▶ WHAT IS NEEDED: Each entry should be printed exactly, with its images omitted.
(DATASET RECORDS begins)
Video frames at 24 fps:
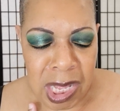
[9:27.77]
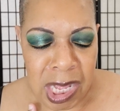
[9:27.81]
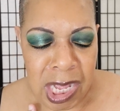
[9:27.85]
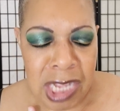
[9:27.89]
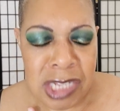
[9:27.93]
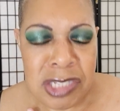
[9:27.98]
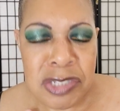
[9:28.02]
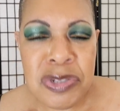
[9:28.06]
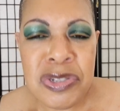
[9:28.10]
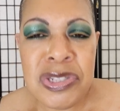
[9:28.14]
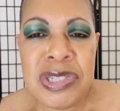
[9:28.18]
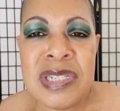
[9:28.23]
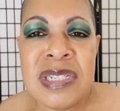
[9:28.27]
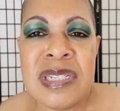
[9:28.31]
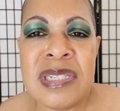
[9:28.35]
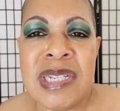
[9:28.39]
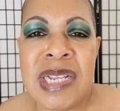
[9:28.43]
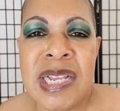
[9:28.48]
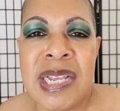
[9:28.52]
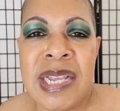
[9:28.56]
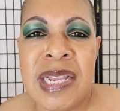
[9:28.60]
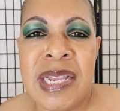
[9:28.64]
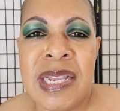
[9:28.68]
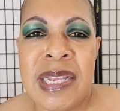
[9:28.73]
I used to
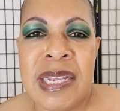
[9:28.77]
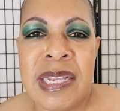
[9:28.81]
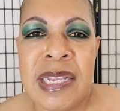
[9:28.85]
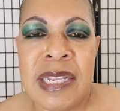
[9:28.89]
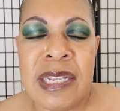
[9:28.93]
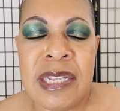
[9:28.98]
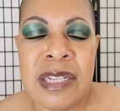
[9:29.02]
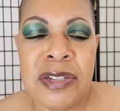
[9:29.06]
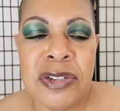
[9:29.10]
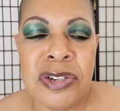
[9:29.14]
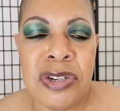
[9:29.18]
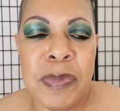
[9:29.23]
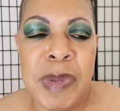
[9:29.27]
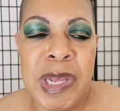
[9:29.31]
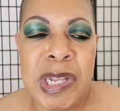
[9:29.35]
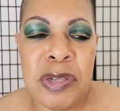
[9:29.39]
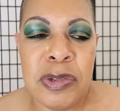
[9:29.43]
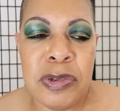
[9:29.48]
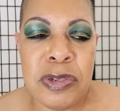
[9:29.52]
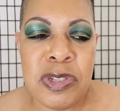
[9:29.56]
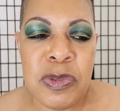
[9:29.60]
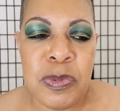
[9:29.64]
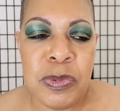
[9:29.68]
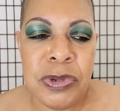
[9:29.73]
say, you know, my
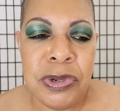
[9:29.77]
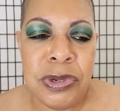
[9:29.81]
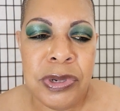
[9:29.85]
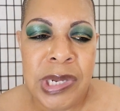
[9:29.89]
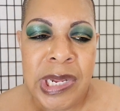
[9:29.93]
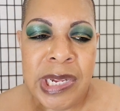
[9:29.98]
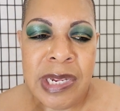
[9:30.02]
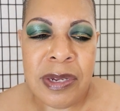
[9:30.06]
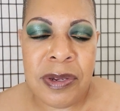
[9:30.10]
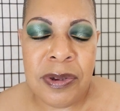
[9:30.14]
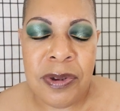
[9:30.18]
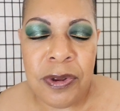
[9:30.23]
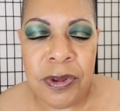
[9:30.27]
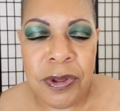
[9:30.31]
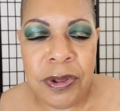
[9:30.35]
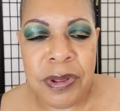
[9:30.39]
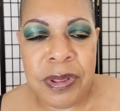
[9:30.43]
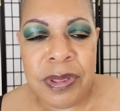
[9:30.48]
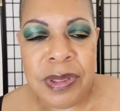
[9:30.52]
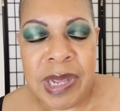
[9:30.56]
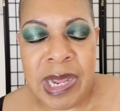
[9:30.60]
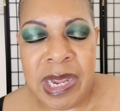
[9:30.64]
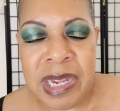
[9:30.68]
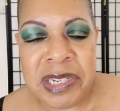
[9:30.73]
looks were like
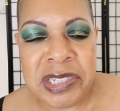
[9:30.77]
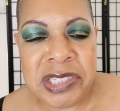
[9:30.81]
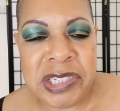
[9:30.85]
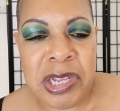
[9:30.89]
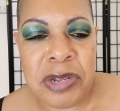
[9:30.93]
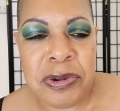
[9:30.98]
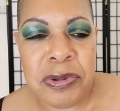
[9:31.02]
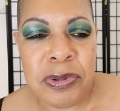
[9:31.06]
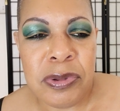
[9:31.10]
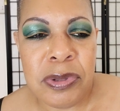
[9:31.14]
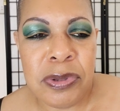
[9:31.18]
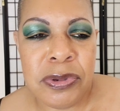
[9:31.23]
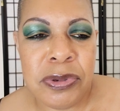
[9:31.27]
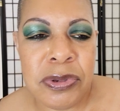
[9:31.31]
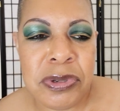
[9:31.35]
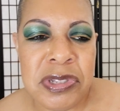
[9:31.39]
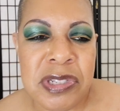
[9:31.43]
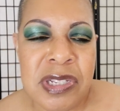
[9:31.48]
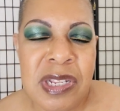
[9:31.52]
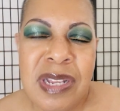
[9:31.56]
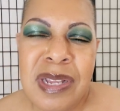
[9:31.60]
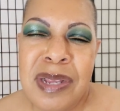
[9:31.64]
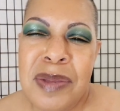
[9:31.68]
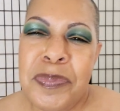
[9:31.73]
goth eyeshadow
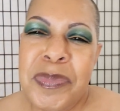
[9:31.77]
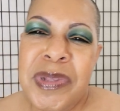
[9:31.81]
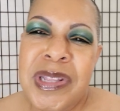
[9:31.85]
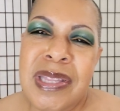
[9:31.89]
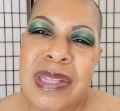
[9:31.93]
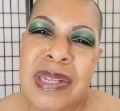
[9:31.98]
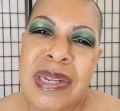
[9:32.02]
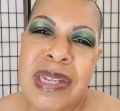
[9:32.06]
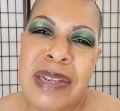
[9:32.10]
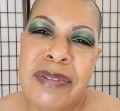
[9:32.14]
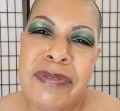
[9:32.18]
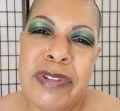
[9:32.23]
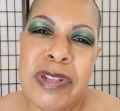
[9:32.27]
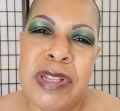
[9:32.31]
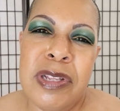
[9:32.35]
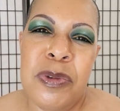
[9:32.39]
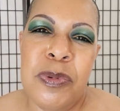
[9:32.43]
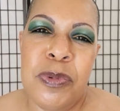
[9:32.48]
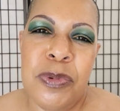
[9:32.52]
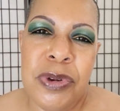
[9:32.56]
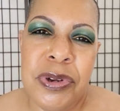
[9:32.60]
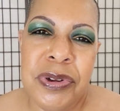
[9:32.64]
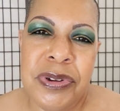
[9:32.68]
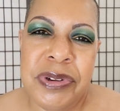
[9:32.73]
looks, but then they really
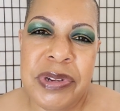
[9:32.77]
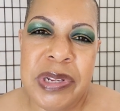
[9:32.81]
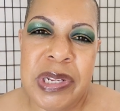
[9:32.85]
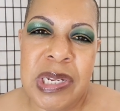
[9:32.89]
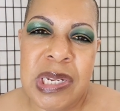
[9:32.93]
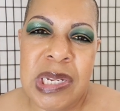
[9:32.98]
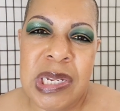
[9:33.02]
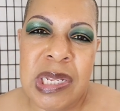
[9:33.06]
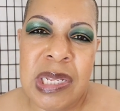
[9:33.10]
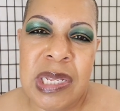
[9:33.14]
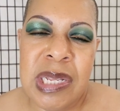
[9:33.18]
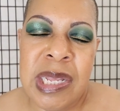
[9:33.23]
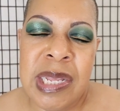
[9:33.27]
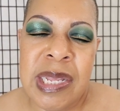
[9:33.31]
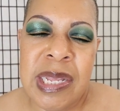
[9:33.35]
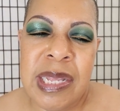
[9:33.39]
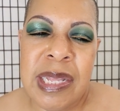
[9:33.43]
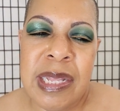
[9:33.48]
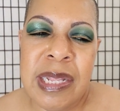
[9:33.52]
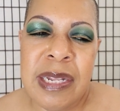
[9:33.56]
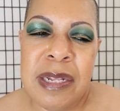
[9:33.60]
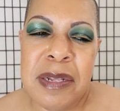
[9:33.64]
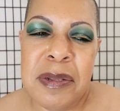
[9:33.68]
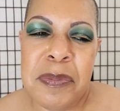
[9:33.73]
weren't.
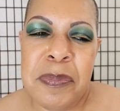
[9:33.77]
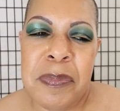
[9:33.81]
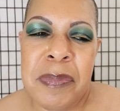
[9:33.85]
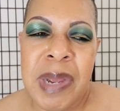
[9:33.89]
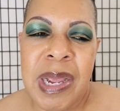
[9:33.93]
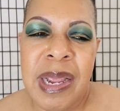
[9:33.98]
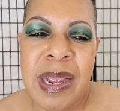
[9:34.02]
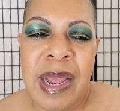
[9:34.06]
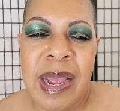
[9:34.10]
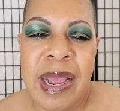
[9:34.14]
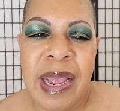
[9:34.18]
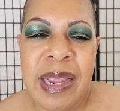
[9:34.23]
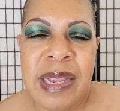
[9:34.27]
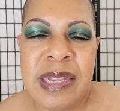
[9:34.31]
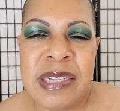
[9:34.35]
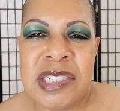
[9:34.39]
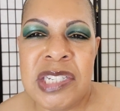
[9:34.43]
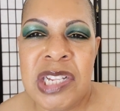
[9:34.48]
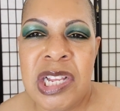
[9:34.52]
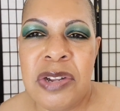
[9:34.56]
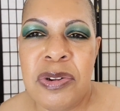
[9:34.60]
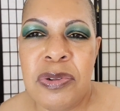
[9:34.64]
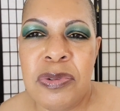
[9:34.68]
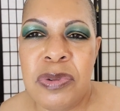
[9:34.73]
And my
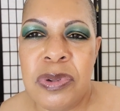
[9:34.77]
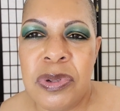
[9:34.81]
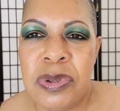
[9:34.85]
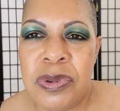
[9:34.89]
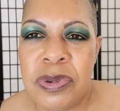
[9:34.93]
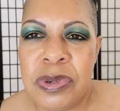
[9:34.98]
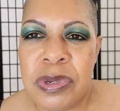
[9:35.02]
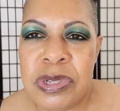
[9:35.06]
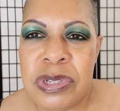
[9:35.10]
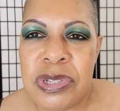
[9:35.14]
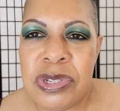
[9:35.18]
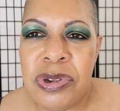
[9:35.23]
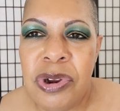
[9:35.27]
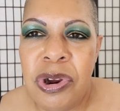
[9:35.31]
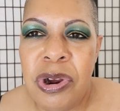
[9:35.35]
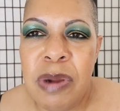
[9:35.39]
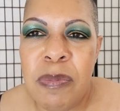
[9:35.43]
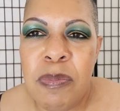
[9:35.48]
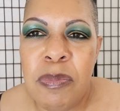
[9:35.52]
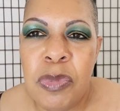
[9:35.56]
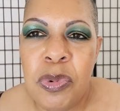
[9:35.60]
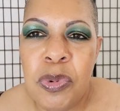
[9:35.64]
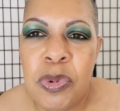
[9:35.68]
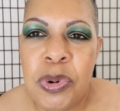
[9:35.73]
eyeshadow looks
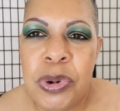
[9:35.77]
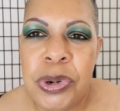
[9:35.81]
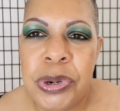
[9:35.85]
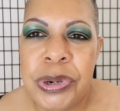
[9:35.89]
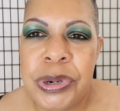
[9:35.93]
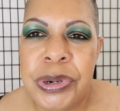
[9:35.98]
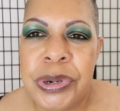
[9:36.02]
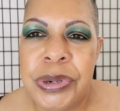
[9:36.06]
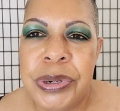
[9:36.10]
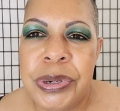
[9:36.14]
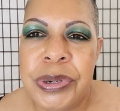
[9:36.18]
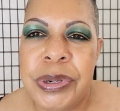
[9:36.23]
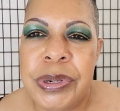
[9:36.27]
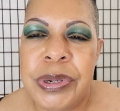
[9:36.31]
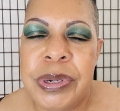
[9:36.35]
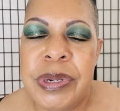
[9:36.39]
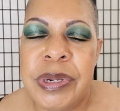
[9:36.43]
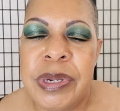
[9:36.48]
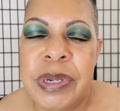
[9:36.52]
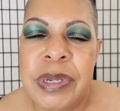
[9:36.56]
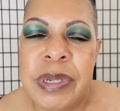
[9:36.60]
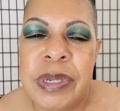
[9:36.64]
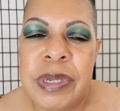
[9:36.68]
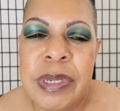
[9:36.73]
are more
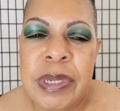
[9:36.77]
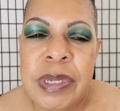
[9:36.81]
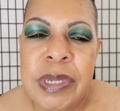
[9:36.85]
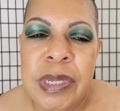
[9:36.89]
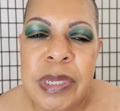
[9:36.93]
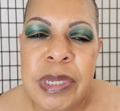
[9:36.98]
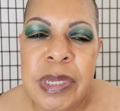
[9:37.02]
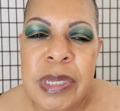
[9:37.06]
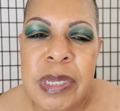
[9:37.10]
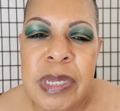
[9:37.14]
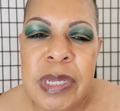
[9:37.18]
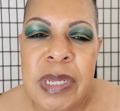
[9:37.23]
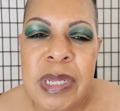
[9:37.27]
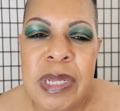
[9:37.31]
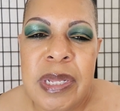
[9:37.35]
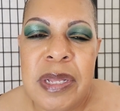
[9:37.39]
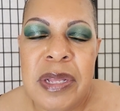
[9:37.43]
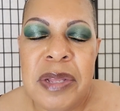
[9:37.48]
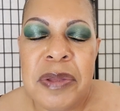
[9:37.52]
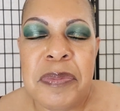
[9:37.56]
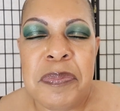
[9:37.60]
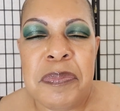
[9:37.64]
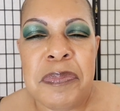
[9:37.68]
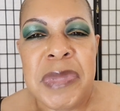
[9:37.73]

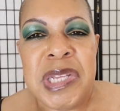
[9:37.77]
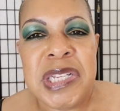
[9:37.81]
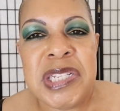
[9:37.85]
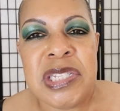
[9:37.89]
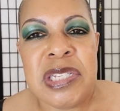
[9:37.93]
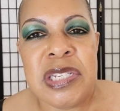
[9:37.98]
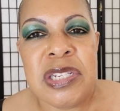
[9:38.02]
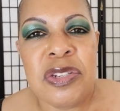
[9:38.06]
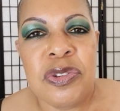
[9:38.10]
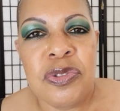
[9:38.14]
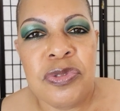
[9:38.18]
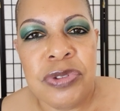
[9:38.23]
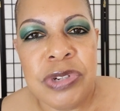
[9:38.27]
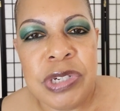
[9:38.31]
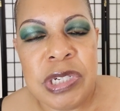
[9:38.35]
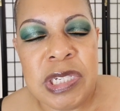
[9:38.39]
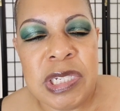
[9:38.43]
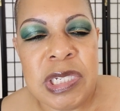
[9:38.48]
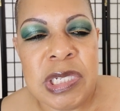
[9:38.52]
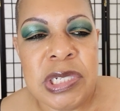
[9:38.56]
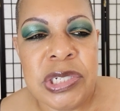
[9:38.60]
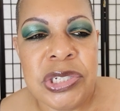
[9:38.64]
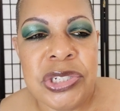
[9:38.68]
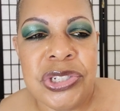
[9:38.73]
messy
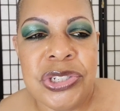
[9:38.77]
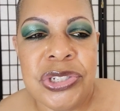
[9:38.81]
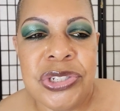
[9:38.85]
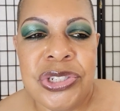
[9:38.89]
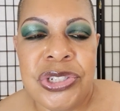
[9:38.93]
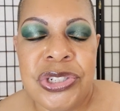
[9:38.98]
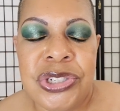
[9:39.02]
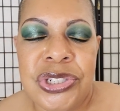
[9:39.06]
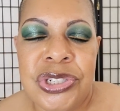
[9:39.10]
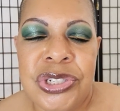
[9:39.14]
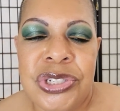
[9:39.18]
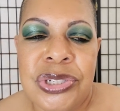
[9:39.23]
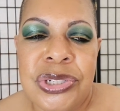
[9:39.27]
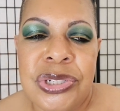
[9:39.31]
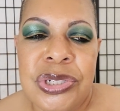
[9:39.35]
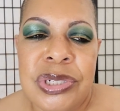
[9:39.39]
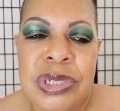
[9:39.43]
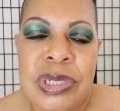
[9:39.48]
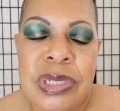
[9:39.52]
grunge,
(DATASET RECORDS ends)
▶ WRITTEN REPLY:
Video frames at 24 fps:
[9:27.77]
[9:27.81]
[9:27.85]
[9:27.89]
[9:27.93]
[9:27.98]
[9:28.02]
[9:28.06]
[9:28.10]
[9:28.14]
[9:28.18]
[9:28.23]
[9:28.27]
[9:28.31]
[9:28.35]
[9:28.39]
[9:28.43]
[9:28.48]
[9:28.52]
[9:28.56]
[9:28.60]
[9:28.64]
[9:28.68]
[9:28.73]
I used to
[9:28.77]
[9:28.81]
[9:28.85]
[9:28.89]
[9:28.93]
[9:28.98]
[9:29.02]
[9:29.06]
[9:29.10]
[9:29.14]
[9:29.18]
[9:29.23]
[9:29.27]
[9:29.31]
[9:29.35]
[9:29.39]
[9:29.43]
[9:29.48]
[9:29.52]
[9:29.56]
[9:29.60]
[9:29.64]
[9:29.68]
[9:29.73]
say, you know, my
[9:29.77]
[9:29.81]
[9:29.85]
[9:29.89]
[9:29.93]
[9:29.98]
[9:30.02]
[9:30.06]
[9:30.10]
[9:30.14]
[9:30.18]
[9:30.23]
[9:30.27]
[9:30.31]
[9:30.35]
[9:30.39]
[9:30.43]
[9:30.48]
[9:30.52]
[9:30.56]
[9:30.60]
[9:30.64]
[9:30.68]
[9:30.73]
looks were like
[9:30.77]
[9:30.81]
[9:30.85]
[9:30.89]
[9:30.93]
[9:30.98]
[9:31.02]
[9:31.06]
[9:31.10]
[9:31.14]
[9:31.18]
[9:31.23]
[9:31.27]
[9:31.31]
[9:31.35]
[9:31.39]
[9:31.43]
[9:31.48]
[9:31.52]
[9:31.56]
[9:31.60]
[9:31.64]
[9:31.68]
[9:31.73]
goth eyeshadow
[9:31.77]
[9:31.81]
[9:31.85]
[9:31.89]
[9:31.93]
[9:31.98]
[9:32.02]
[9:32.06]
[9:32.10]
[9:32.14]
[9:32.18]
[9:32.23]
[9:32.27]
[9:32.31]
[9:32.35]
[9:32.39]
[9:32.43]
[9:32.48]
[9:32.52]
[9:32.56]
[9:32.60]
[9:32.64]
[9:32.68]
[9:32.73]
looks, but then they really
[9:32.77]
[9:32.81]
[9:32.85]
[9:32.89]
[9:32.93]
[9:32.98]
[9:33.02]
[9:33.06]
[9:33.10]
[9:33.14]
[9:33.18]
[9:33.23]
[9:33.27]
[9:33.31]
[9:33.35]
[9:33.39]
[9:33.43]
[9:33.48]
[9:33.52]
[9:33.56]
[9:33.60]
[9:33.64]
[9:33.68]
[9:33.73]
weren't.
[9:33.77]
[9:33.81]
[9:33.85]
[9:33.89]
[9:33.93]
[9:33.98]
[9:34.02]
[9:34.06]
[9:34.10]
[9:34.14]
[9:34.18]
[9:34.23]
[9:34.27]
[9:34.31]
[9:34.35]
[9:34.39]
[9:34.43]
[9:34.48]
[9:34.52]
[9:34.56]
[9:34.60]
[9:34.64]
[9:34.68]
[9:34.73]
And my
[9:34.77]
[9:34.81]
[9:34.85]
[9:34.89]
[9:34.93]
[9:34.98]
[9:35.02]
[9:35.06]
[9:35.10]
[9:35.14]
[9:35.18]
[9:35.23]
[9:35.27]
[9:35.31]
[9:35.35]
[9:35.39]
[9:35.43]
[9:35.48]
[9:35.52]
[9:35.56]
[9:35.60]
[9:35.64]
[9:35.68]
[9:35.73]
eyeshadow looks
[9:35.77]
[9:35.81]
[9:35.85]
[9:35.89]
[9:35.93]
[9:35.98]
[9:36.02]
[9:36.06]
[9:36.10]
[9:36.14]
[9:36.18]
[9:36.23]
[9:36.27]
[9:36.31]
[9:36.35]
[9:36.39]
[9:36.43]
[9:36.48]
[9:36.52]
[9:36.56]
[9:36.60]
[9:36.64]
[9:36.68]
[9:36.73]
are more
[9:36.77]
[9:36.81]
[9:36.85]
[9:36.89]
[9:36.93]
[9:36.98]
[9:37.02]
[9:37.06]
[9:37.10]
[9:37.14]
[9:37.18]
[9:37.23]
[9:37.27]
[9:37.31]
[9:37.35]
[9:37.39]
[9:37.43]
[9:37.48]
[9:37.52]
[9:37.56]
[9:37.60]
[9:37.64]
[9:37.68]
[9:37.73]

[9:37.77]
[9:37.81]
[9:37.85]
[9:37.89]
[9:37.93]
[9:37.98]
[9:38.02]
[9:38.06]
[9:38.10]
[9:38.14]
[9:38.18]
[9:38.23]
[9:38.27]
[9:38.31]
[9:38.35]
[9:38.39]
[9:38.43]
[9:38.48]
[9:38.52]
[9:38.56]
[9:38.60]
[9:38.64]
[9:38.68]
[9:38.73]
messy
[9:38.77]
[9:38.81]
[9:38.85]
[9:38.89]
[9:38.93]
[9:38.98]
[9:39.02]
[9:39.06]
[9:39.10]
[9:39.14]
[9:39.18]
[9:39.23]
[9:39.27]
[9:39.31]
[9:39.35]
[9:39.39]
[9:39.43]
[9:39.48]
[9:39.52]
grunge,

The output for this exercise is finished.